EXERCISE: The records are to be repeated exactly, and any images in them are to be dropped.

SOURCE RECORDS:
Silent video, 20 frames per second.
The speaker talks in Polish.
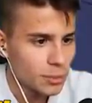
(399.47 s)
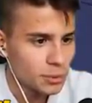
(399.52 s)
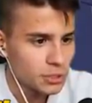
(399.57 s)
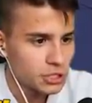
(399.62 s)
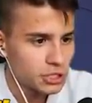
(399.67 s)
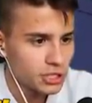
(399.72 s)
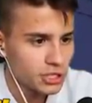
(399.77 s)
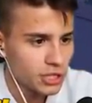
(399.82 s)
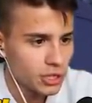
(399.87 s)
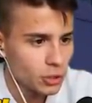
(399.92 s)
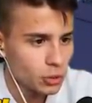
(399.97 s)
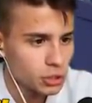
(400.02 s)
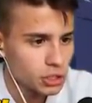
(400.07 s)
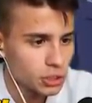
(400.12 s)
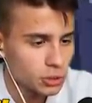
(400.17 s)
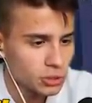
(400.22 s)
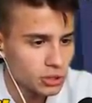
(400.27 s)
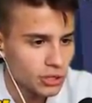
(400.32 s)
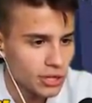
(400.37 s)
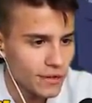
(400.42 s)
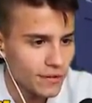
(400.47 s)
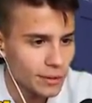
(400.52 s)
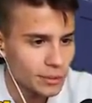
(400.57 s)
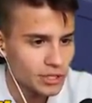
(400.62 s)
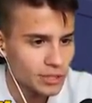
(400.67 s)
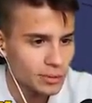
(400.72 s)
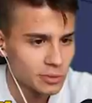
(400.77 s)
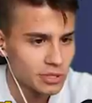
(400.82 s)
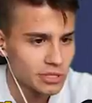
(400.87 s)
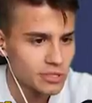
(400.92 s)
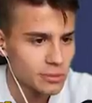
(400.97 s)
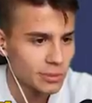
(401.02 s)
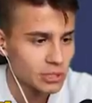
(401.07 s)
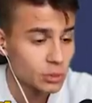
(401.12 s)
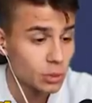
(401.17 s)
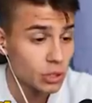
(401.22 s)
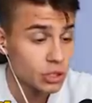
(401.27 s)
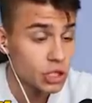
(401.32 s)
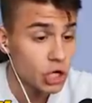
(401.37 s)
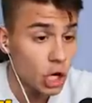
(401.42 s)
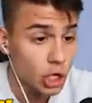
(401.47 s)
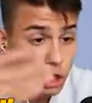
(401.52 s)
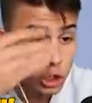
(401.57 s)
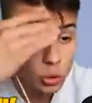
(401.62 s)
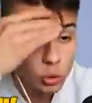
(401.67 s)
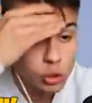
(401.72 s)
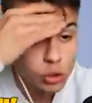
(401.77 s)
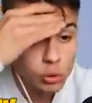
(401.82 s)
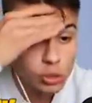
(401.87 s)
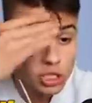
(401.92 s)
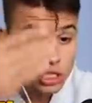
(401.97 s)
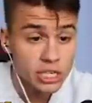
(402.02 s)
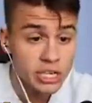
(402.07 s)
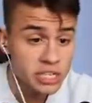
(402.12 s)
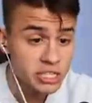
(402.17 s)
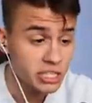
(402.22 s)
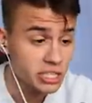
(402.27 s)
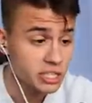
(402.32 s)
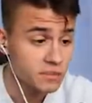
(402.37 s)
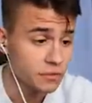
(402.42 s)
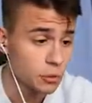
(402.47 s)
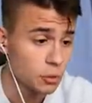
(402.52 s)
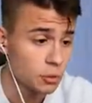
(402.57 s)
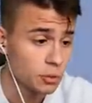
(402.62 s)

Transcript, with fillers: Jakbyś się nie ruszył, to nie wiem, czy bym cię zobaczył. Jakie tu są skrytki w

YOUR SOLUTION:
Silent video, 20 frames per second.
The speaker talks in Polish.
(399.47 s)
(399.52 s)
(399.57 s)
(399.62 s)
(399.67 s)
(399.72 s)
(399.77 s)
(399.82 s)
(399.87 s)
(399.92 s)
(399.97 s)
(400.02 s)
(400.07 s)
(400.12 s)
(400.17 s)
(400.22 s)
(400.27 s)
(400.32 s)
(400.37 s)
(400.42 s)
(400.47 s)
(400.52 s)
(400.57 s)
(400.62 s)
(400.67 s)
(400.72 s)
(400.77 s)
(400.82 s)
(400.87 s)
(400.92 s)
(400.97 s)
(401.02 s)
(401.07 s)
(401.12 s)
(401.17 s)
(401.22 s)
(401.27 s)
(401.32 s)
(401.37 s)
(401.42 s)
(401.47 s)
(401.52 s)
(401.57 s)
(401.62 s)
(401.67 s)
(401.72 s)
(401.77 s)
(401.82 s)
(401.87 s)
(401.92 s)
(401.97 s)
(402.02 s)
(402.07 s)
(402.12 s)
(402.17 s)
(402.22 s)
(402.27 s)
(402.32 s)
(402.37 s)
(402.42 s)
(402.47 s)
(402.52 s)
(402.57 s)
(402.62 s)

Transcript, with fillers: Jakbyś się nie ruszył, to nie wiem, czy bym cię zobaczył. Jakie tu są skrytki w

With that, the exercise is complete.